In recent years a starter subsidy of A$200 to A$300 a race has been a boon for many owners. Even if a runner comes last, the subsidy covers part of the cost of transporting the horse to the racetrack and paying for a jockey. In New South Wales the lowest prize money is usually A$20,000 a race, including A$11,000 for the winner.
Embedded in every potential owner's mind are stories about horses that could have been bought for very low prices and later became big winners. Kingston Town, one of the greatest horses ever to race in Australia, failed to reach his A$8,000 reserve at the Melbourne yearling auction in 1977, so breeder David Hains kept him and sent him to a leading Sydney trainer. Kingston Town went on to win 30 races from 41 starts between 1979 and 1982, earning more than A$1.6 million at a time when prize money was much lower than it is today.

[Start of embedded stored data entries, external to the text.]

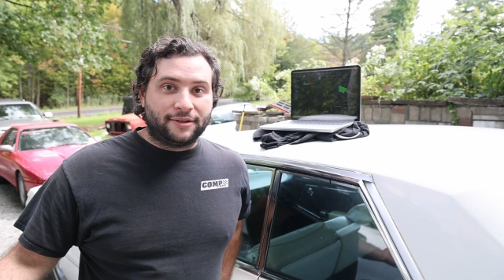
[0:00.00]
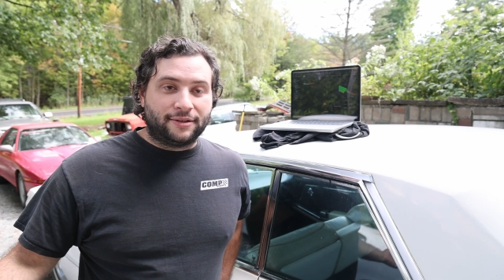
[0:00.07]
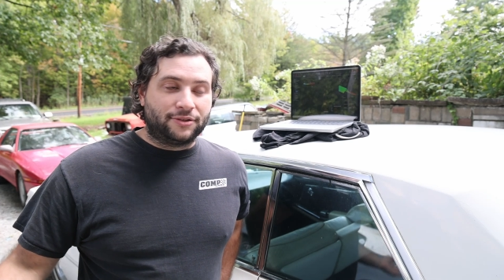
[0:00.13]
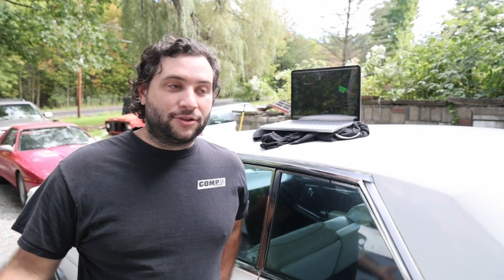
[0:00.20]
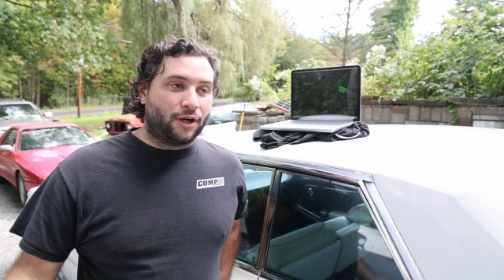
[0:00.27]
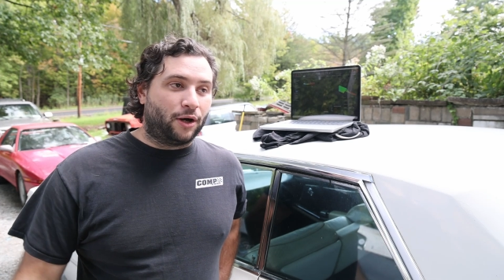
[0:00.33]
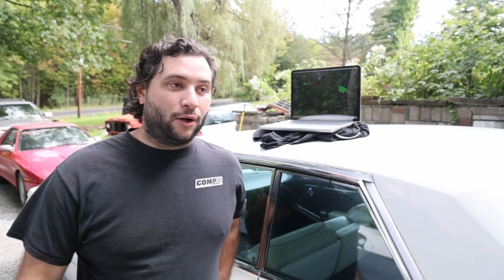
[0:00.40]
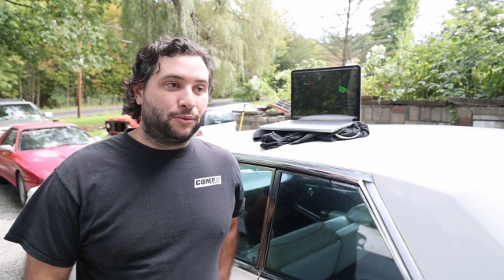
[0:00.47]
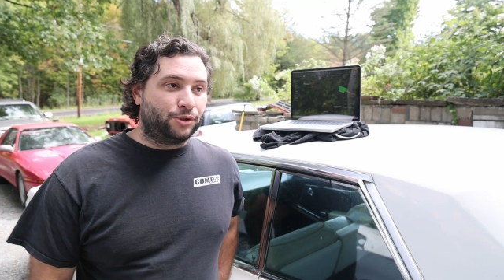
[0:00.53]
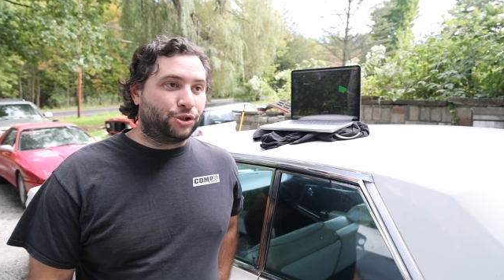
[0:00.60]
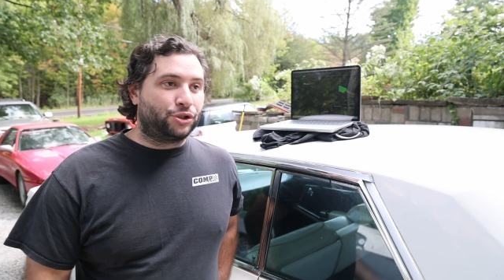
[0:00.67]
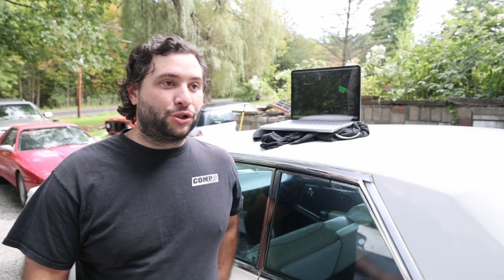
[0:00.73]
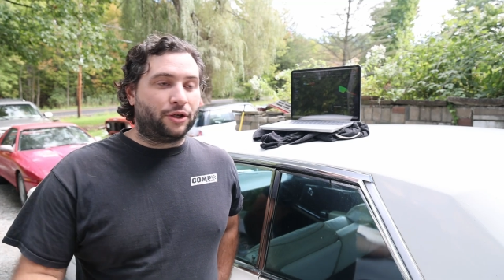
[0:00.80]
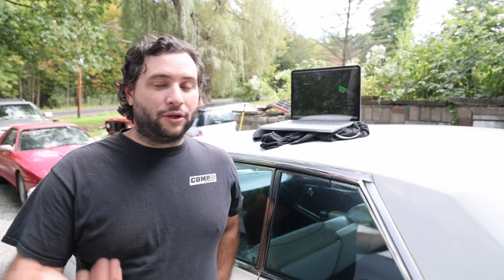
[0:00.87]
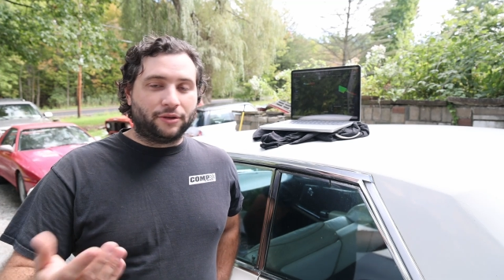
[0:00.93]
So
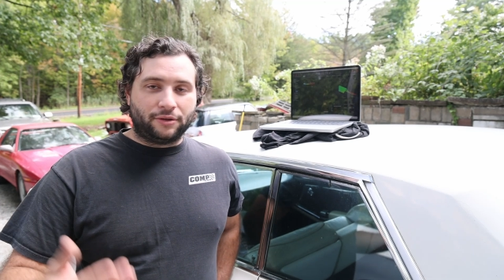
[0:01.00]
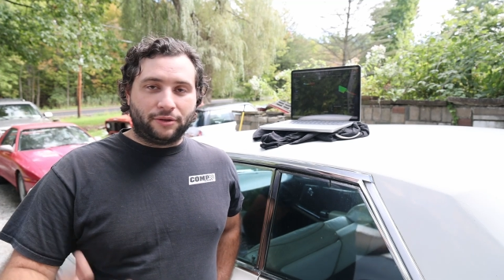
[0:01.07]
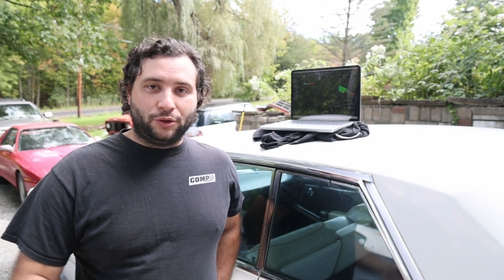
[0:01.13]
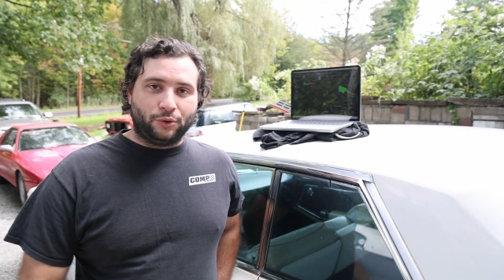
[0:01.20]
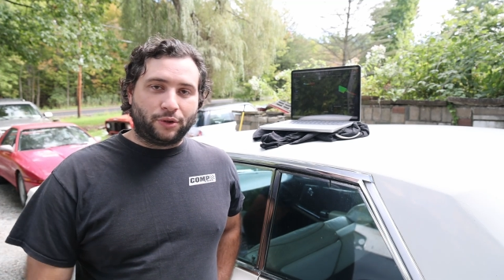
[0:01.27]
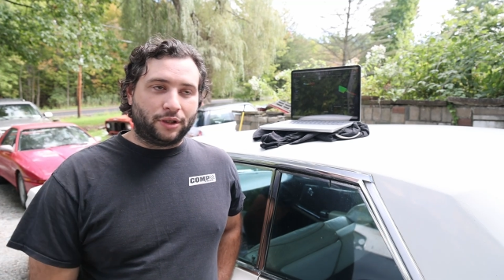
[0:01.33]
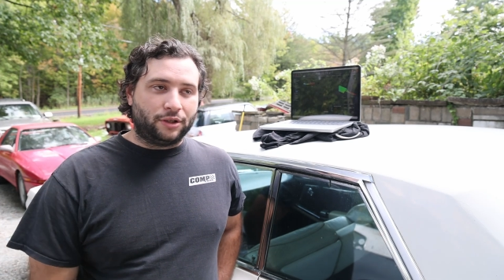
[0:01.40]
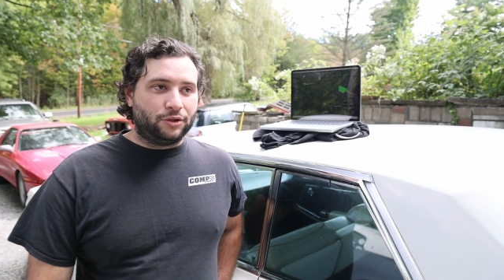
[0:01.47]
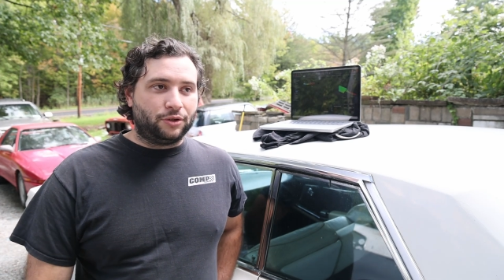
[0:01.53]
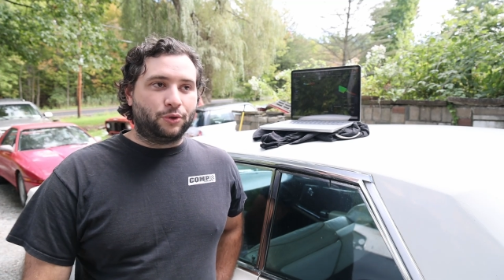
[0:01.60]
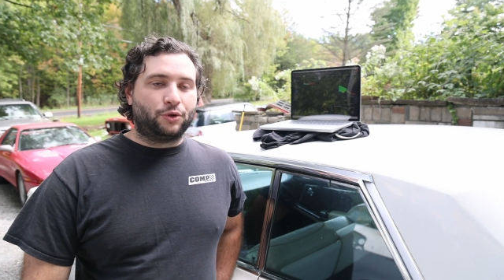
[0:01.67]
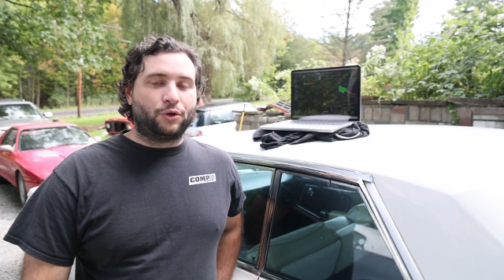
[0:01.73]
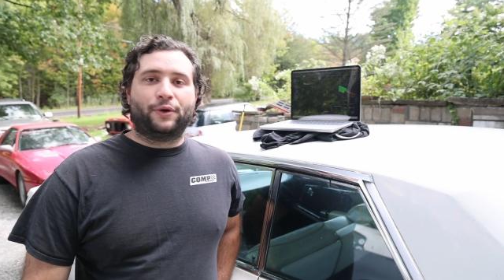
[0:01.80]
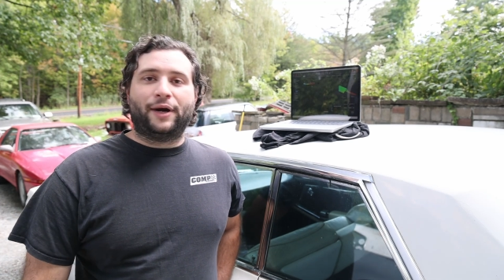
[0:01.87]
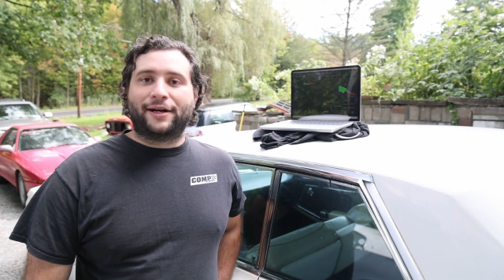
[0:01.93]
sure, you can do
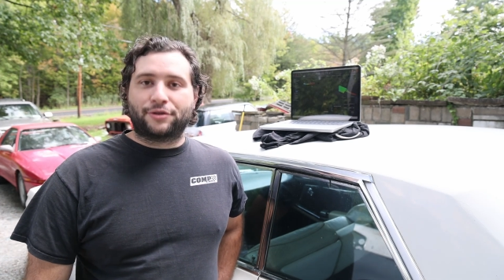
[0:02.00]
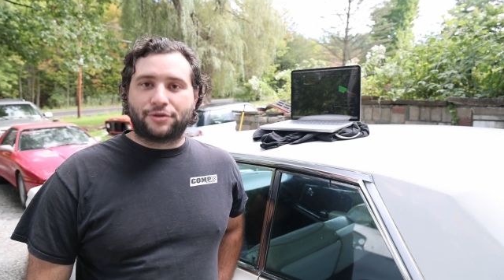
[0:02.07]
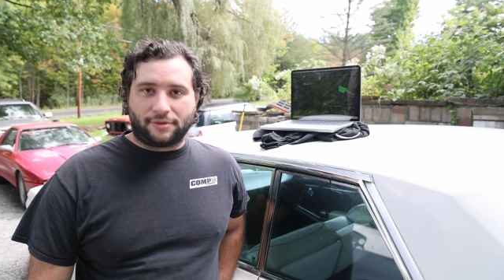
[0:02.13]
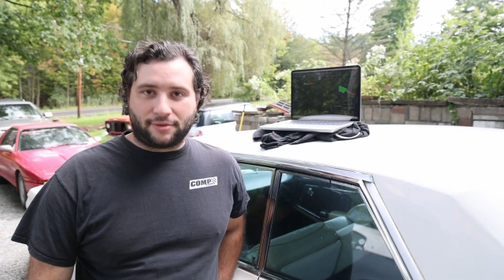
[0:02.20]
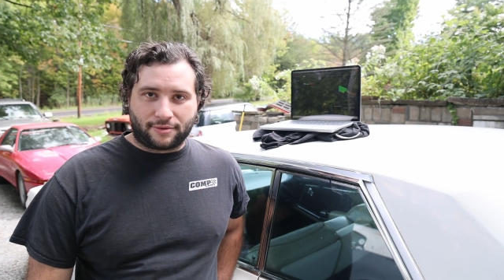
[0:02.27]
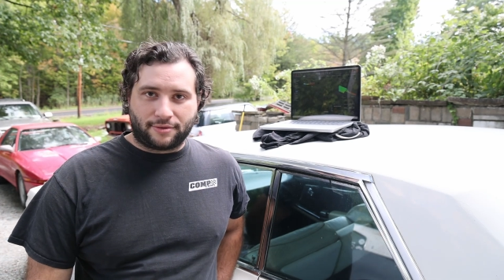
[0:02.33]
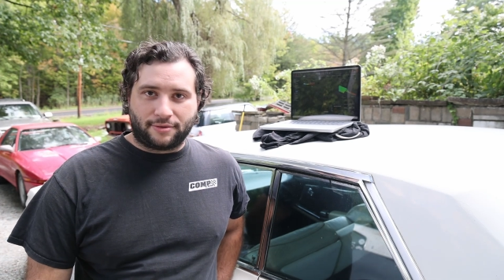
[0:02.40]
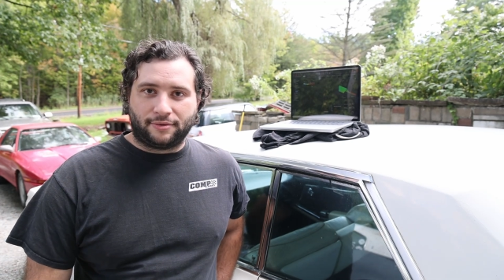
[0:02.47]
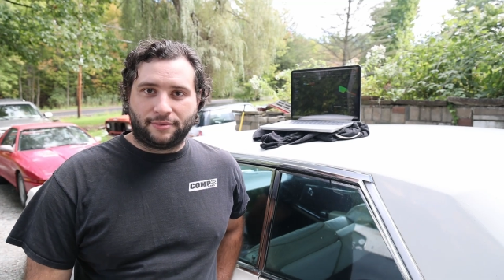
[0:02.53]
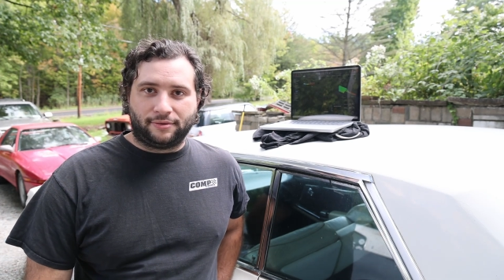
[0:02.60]
corrections,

But there are plenty of costly flops too -- horses whose breeding credentials should make them standout performers, but which fail to fire when they hit the track. Black Caviar's half-sister Belle Couture sold for A$2.6 million as a yearling in 2012. She raced only four times, won once and collected a mere A$21,000 in prize money before the owners feared further injury from racing and sent her off to breed. Her first foal was born in 2015.
Tragedy has struck some horses, including Jimmy, a half-brother to Black Caviar. Within months of being sold at auction in 2013 for a record A$5 million Jimmy was bitten by a spider and died of complications from a reaction to antibiotics. Emaratee, another horse at the same 2013 auction, sold for A$4 million and died winless in 2015 from cardiac arrest.
Tragedy struck Makybe Diva's first foal, too. Named Rockstardom, the colt sold at auction for A$1.5 million in 2009, raced 12 times for two wins and A$29,000 in prize money, then died of a fractured skull in his stable in 2013. Makybe Diva's second foal, La Dolce Diva, made A$1.2 million at auction but failed to win in four starts.
According to the latest figures from Racing Australia, the national racing organization, 3,250 of the 28,636 horses that took part in a race during the year to the end of June 2017 won nothing from the A$671 million in prize money on offer. Another 12,703 won less than A$10,000, while 11,677 won between A$10,000 and A$100,000, with 920 winning between A$100,000 and A$500,000. The top 86 horses each won more than A$500,000.
Owners, being optimists and dreamers, do not think about the modest returns provided by the least successful 15,953 horses. They are focused on the top 1,006, and particularly the 86 that are potentially on their way to million-dollar status.
And what about Winx? If all goes to plan, Winx will have the rare chance in August to run in a race named after her at Randwick racecourse. The former Warwick Stakes, a Group 2 event won by the champion mare for the past two years, has been renamed the Winx Stakes, and upgraded to Group 1 status.